══ Data extract ══

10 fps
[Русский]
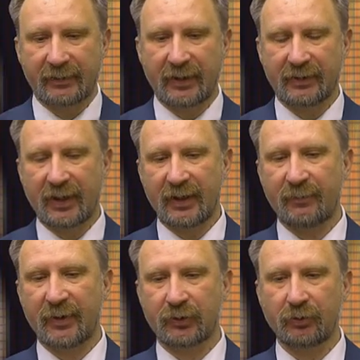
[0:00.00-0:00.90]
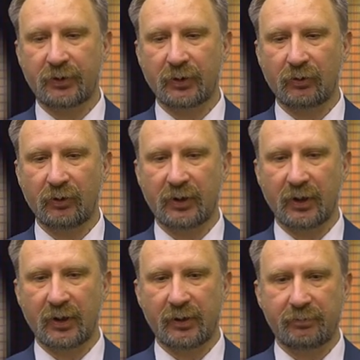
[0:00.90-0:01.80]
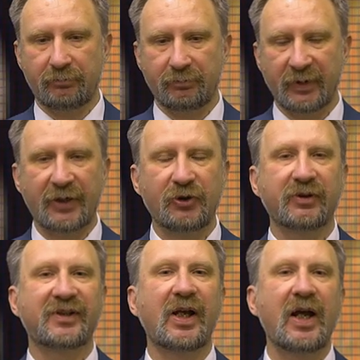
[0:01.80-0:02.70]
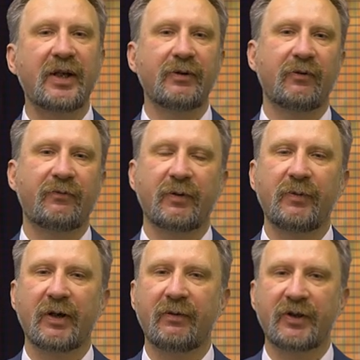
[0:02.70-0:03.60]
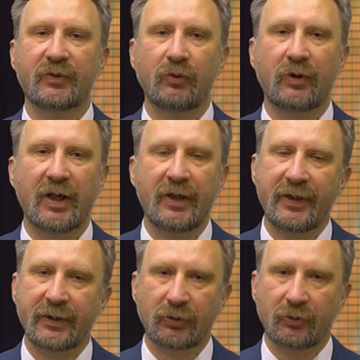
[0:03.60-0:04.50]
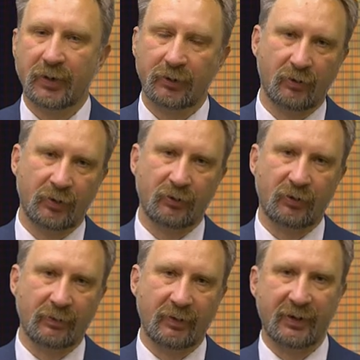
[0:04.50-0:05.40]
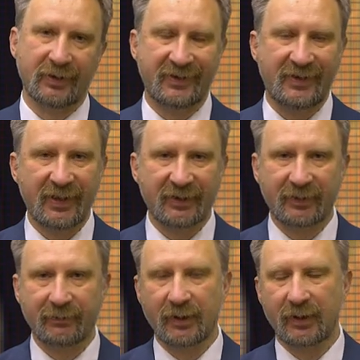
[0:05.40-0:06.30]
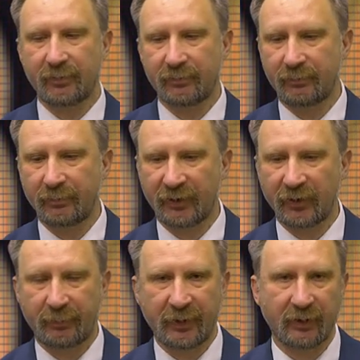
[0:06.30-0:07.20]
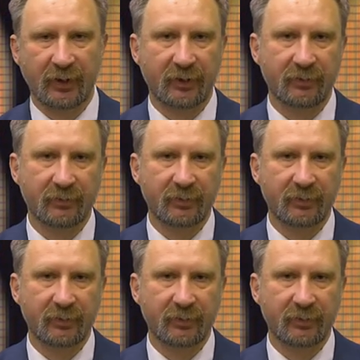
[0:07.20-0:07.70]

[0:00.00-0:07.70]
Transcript: Тогда я, по сути, только начал заново формировать свою коллекцию, которая существовала с детства, претерпела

═══

- About this exercise -
With pictures omitted, copy exactly the lines from the one containing "[0:00.00-0:00.90]" through the final line of the listing, both included.

- Result of this exercise -
[0:00.00-0:00.90]
[0:00.90-0:01.80]
[0:01.80-0:02.70]
[0:02.70-0:03.60]
[0:03.60-0:04.50]
[0:04.50-0:05.40]
[0:05.40-0:06.30]
[0:06.30-0:07.20]
[0:07.20-0:07.70]

[0:00.00-0:07.70]
Transcript: Тогда я, по сути, только начал заново формировать свою коллекцию, которая существовала с детства, претерпела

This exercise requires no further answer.